Silk Road and Mt Gox linked by transactions to major bitcoin players since 2009 'big bang'
Elliptic is a bitcoin analytics and security firm, the backbone of which is a group of Oxbridge holders of technical PhDs who have combined their academic expertise with knowledge of financial markets.
For the past few years it has been applying anti-money laundering (AML) protocols to the cryptocurrency space.
The firm's latest step towards helping businesses in the space meet their AML obligations is a technology that plots the inter-connectivity of the key players in bitcoin since the cryptocurrency's genesis in 2009.
Elliptic chief executive officer and founder, Dr James Smith told IBTimes UK: "There are lots of criminal entities and lots of legitimate entities, and if you look at these from the early days there are inevitable links between them. In order to spare people any embarrassment we have chosen to anonymise what we have found."
Elliptic's research has been used to comprise an expanding universe of transaction flows which plots connections that include the likes of Silk Road, Silk Road 2.0 and Mt.Gox.
The research shows Silk Road connections to bitcoin exchanges, flows from illegal market places, and the use of bitcoin tumblers like Bitcoinfog.
The use of a bitcoin tumbler - a means of scrambling together the parts of transactions which can be traced to the owners of the coins involved - could be because someone has sold some drugs and wants to clean the coins before going back to an exchange.
On the other hand, it might simply be because someone has taken extra steps to protect their privacy – not uncommon in these days of government-ordained snooping.
Smith said: "Tumblers make it very hard to trace activity, if done well. It's not always done well, but if it is, it becomes hard to connect the transactions. What we can see is that it's been through a tumbler. A customer might have used a tumbler just to increase their privacy, but we can take this into account and look for other activity that may be suspicious.
"We have been automating this approach and the next step is identifying patterns and pattern recognition and how this relates to suspicious activity."
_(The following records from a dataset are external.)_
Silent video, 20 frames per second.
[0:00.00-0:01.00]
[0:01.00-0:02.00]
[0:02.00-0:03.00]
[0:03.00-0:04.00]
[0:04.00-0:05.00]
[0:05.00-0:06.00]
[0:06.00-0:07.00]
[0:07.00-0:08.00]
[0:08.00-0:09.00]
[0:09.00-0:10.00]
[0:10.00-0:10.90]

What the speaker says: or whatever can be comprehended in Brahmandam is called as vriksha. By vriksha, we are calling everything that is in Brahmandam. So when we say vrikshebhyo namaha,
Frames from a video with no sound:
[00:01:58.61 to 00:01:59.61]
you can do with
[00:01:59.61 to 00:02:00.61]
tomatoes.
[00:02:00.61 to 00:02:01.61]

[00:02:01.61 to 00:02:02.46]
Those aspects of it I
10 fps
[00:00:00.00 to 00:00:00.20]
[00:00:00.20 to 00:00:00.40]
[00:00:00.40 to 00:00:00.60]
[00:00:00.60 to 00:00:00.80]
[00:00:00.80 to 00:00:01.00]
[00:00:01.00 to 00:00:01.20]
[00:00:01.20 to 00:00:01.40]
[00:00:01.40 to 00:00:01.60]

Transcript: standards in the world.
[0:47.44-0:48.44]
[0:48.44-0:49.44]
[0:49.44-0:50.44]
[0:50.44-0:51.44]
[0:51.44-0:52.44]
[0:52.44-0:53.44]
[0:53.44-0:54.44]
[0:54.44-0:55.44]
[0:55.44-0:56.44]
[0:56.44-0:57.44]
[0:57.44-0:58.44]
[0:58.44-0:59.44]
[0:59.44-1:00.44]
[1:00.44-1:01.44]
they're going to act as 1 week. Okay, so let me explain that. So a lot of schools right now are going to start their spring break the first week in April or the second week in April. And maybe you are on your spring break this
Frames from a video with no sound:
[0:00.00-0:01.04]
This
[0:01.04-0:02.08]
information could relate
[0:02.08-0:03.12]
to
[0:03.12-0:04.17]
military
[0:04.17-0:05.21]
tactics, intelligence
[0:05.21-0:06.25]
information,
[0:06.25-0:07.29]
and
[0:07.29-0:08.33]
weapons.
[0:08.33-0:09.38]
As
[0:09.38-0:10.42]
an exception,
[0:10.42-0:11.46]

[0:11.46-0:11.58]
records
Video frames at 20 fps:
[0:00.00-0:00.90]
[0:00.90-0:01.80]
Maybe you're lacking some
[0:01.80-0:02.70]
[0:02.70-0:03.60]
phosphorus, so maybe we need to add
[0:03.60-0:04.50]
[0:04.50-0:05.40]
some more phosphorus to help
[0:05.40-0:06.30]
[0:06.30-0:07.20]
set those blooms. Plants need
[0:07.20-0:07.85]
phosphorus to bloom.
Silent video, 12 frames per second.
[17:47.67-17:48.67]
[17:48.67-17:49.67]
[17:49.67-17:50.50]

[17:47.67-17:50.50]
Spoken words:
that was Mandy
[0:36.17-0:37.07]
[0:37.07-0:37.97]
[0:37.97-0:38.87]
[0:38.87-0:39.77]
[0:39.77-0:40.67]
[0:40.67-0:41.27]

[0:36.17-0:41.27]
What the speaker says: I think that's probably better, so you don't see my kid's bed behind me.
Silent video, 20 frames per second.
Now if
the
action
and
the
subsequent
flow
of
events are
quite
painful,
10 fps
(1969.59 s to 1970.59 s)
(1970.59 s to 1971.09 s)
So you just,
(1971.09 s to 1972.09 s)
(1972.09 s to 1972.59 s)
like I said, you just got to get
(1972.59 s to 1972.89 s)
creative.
Looking at patterns related to sizes of transactions and such proved to be an onerous task for the full might of the FBI as it sifted through the digital fallout from Silk Road. Smith takes a pragmatic approach. With reference to the mountains of paper-bound suspicious transaction reports generated by banks in the aftermath of 9/11, he said that handing someone untold reams of data is pointless.
"There needs to be thresholds," he said.
On the subject of where on the planet the majority of nefarious transactions might be emanating from, and if this can be pinpointed, Smith said: "This can be done to some extent but picking out geography is not simple. At this stage I would not say, but it would be my hunch that this is happening more in the West where things are a bit more sophisticated."
Bitcoin regulations are a hot topic, not least because the industry itself is moving about a hundred times faster than any attempt at formulating a rule book, which throws up issues of scope with any potential regulations before they have even been tabled.
The firm made lists of the types of businesses that may be regulated and decided that anyone who handles transactions needs to be doing AML. Just like anyone who deals with assets of any value has a certain responsibility, so does anyone who holds custody of an asset.
The situation varies significantly from place to place (New York is berated roundly for stifling innovative start-ups because it requires a bitcoin licence from people within the state's jurisdiction).
In the UK there have been some drives to self-regulate the industry, such as the Digital Currency Association, and globally many AML best practice documents have been released.
Smith added: "The UK has been good about this – they understand that they don't understand everything. It is slow but sensible approach."
Commenting on the new capabilities released by Elliptic, Jeffrey Robinson, author and expert on money laundering regulations, told IBTimes: "Anything that helps to shine a light on the decidedly murky world of bitcoin is good.
"But one of the keys to AML is discovering the beneficial owner of the money and the problem with bitcoin remains, what you see is not necessarily what you get. Wait for the the reaction to this by the bitcoin faithful. If they scream, bitch, complain and yell unfair, then you know it's worthwhile."